• [Aim of the exercise] Please repeat the whole listing exactly, but leave out any picture it holds.
━━━ Information shown ━━━
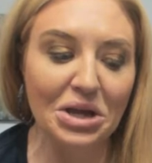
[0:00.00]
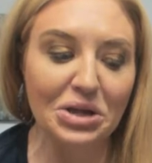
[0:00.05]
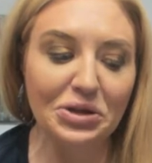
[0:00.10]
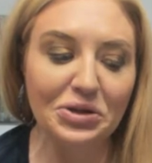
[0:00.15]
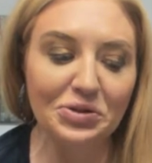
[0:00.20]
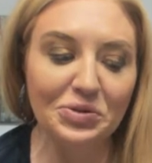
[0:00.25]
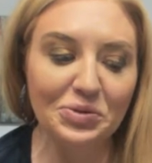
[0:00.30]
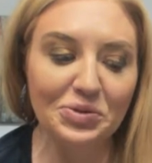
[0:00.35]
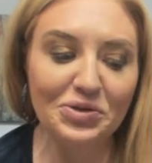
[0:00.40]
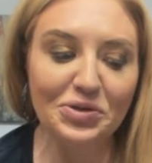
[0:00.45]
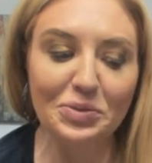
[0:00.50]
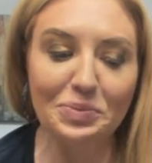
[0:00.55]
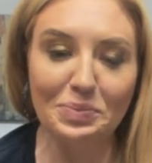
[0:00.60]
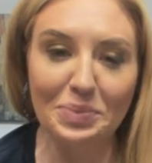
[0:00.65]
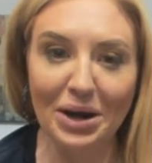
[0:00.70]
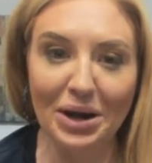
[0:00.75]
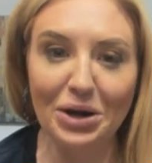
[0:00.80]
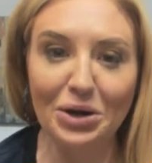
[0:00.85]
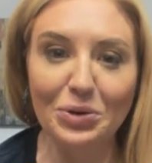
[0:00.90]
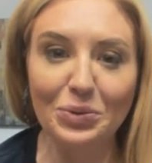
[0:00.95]
This was a
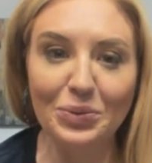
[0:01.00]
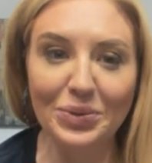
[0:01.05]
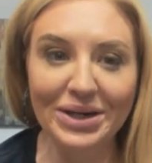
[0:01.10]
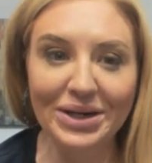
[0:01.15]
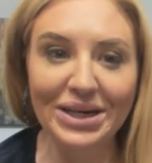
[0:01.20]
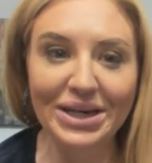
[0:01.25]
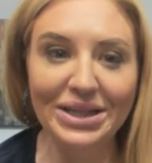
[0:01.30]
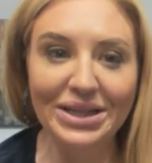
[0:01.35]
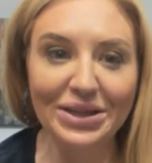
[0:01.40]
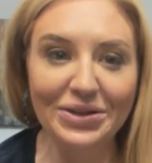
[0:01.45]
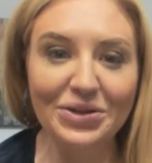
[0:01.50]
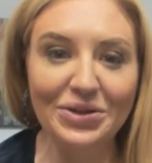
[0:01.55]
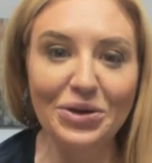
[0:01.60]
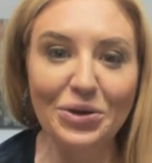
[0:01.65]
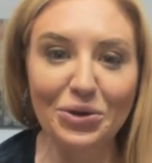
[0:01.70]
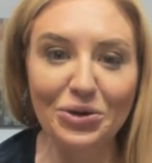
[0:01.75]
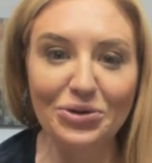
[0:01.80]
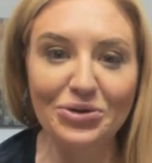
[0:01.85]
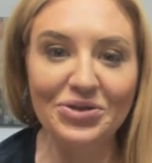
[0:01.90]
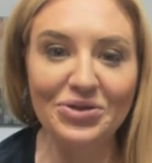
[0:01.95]
better reading than the
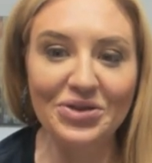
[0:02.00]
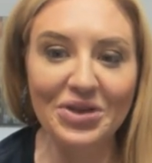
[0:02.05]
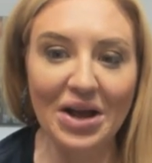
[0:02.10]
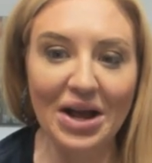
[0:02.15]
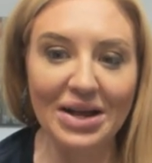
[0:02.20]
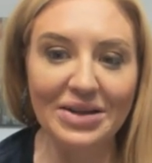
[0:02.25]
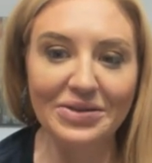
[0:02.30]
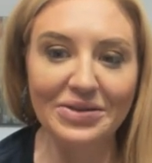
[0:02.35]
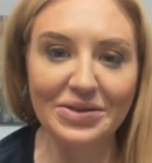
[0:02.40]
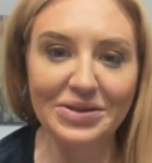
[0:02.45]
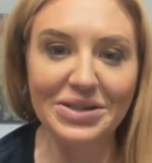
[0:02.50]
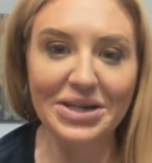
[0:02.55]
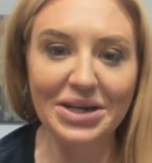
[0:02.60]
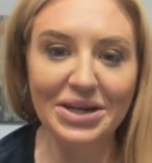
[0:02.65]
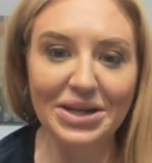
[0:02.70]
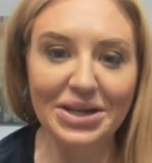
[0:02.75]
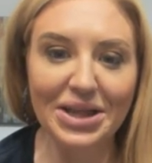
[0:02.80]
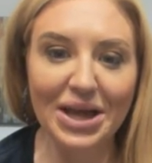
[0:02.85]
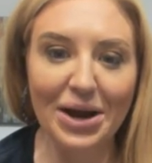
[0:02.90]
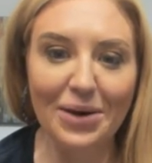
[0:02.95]
earth signs. I'll tell
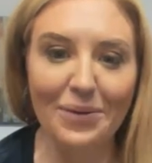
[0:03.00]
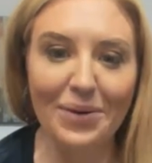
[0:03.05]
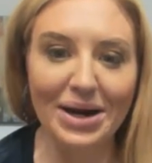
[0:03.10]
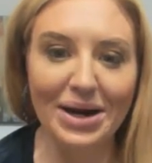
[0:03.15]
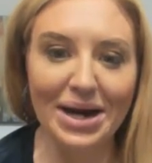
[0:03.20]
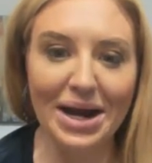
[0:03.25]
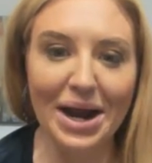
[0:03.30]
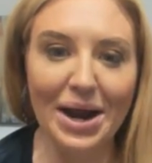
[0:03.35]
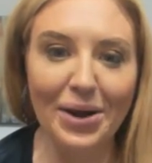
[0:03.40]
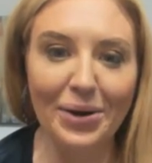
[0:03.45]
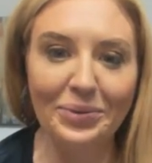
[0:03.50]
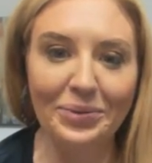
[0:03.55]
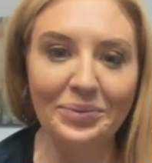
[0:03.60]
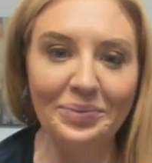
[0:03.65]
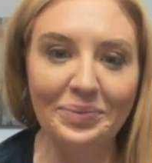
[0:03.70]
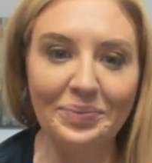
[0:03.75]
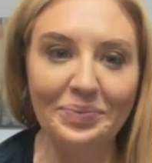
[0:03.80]
you that right now.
━━━
• [Answer to the problem]
[0:00.00]
[0:00.05]
[0:00.10]
[0:00.15]
[0:00.20]
[0:00.25]
[0:00.30]
[0:00.35]
[0:00.40]
[0:00.45]
[0:00.50]
[0:00.55]
[0:00.60]
[0:00.65]
[0:00.70]
[0:00.75]
[0:00.80]
[0:00.85]
[0:00.90]
[0:00.95]
This was a
[0:01.00]
[0:01.05]
[0:01.10]
[0:01.15]
[0:01.20]
[0:01.25]
[0:01.30]
[0:01.35]
[0:01.40]
[0:01.45]
[0:01.50]
[0:01.55]
[0:01.60]
[0:01.65]
[0:01.70]
[0:01.75]
[0:01.80]
[0:01.85]
[0:01.90]
[0:01.95]
better reading than the
[0:02.00]
[0:02.05]
[0:02.10]
[0:02.15]
[0:02.20]
[0:02.25]
[0:02.30]
[0:02.35]
[0:02.40]
[0:02.45]
[0:02.50]
[0:02.55]
[0:02.60]
[0:02.65]
[0:02.70]
[0:02.75]
[0:02.80]
[0:02.85]
[0:02.90]
[0:02.95]
earth signs. I'll tell
[0:03.00]
[0:03.05]
[0:03.10]
[0:03.15]
[0:03.20]
[0:03.25]
[0:03.30]
[0:03.35]
[0:03.40]
[0:03.45]
[0:03.50]
[0:03.55]
[0:03.60]
[0:03.65]
[0:03.70]
[0:03.75]
[0:03.80]
you that right now.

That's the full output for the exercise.